PrefixMol: Target- and Chemistry-aware Molecule Design via Prefix Embedding
This work addresses the challenge of customized molecule design for drug discovery, though it is incremental by building on multi-task learning from NLP.
The authors tackled the problem of designing molecules that simultaneously satisfy target binding and chemical property constraints by introducing PrefixMol, a unified generative model using prefix embeddings. Their model outperformed previous structure-based drug design methods and demonstrated controllability in single- and multi-conditional generation.

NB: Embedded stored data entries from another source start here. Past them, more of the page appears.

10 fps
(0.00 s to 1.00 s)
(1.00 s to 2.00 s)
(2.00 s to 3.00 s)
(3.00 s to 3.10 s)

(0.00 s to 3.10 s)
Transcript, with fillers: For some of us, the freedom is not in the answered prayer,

Is there a unified model for generating molecules considering different conditions, such as binding pockets and chemical properties? Although target-aware generative models have made significant advances in drug design, they do not consider chemistry conditions and cannot guarantee the desired chemical properties. Unfortunately, merging the target-aware and chemical-aware models into a unified model to meet customized requirements may lead to the problem of negative transfer. Inspired by the success of multi-task learning in the NLP area, we use prefix embeddings to provide a novel generative model that considers both the targeted pocket's circumstances and a variety of chemical properties. All conditional information is represented as learnable features, which the generative model subsequently employs as a contextual prompt. Experiments show that our model exhibits good controllability in both single and multi-conditional molecular generation. The controllability enables us to outperform previous structure-based drug design methods. More interestingly, we open up the attention mechanism and reveal coupling relationships between conditions, providing guidance for multi-conditional molecule generation.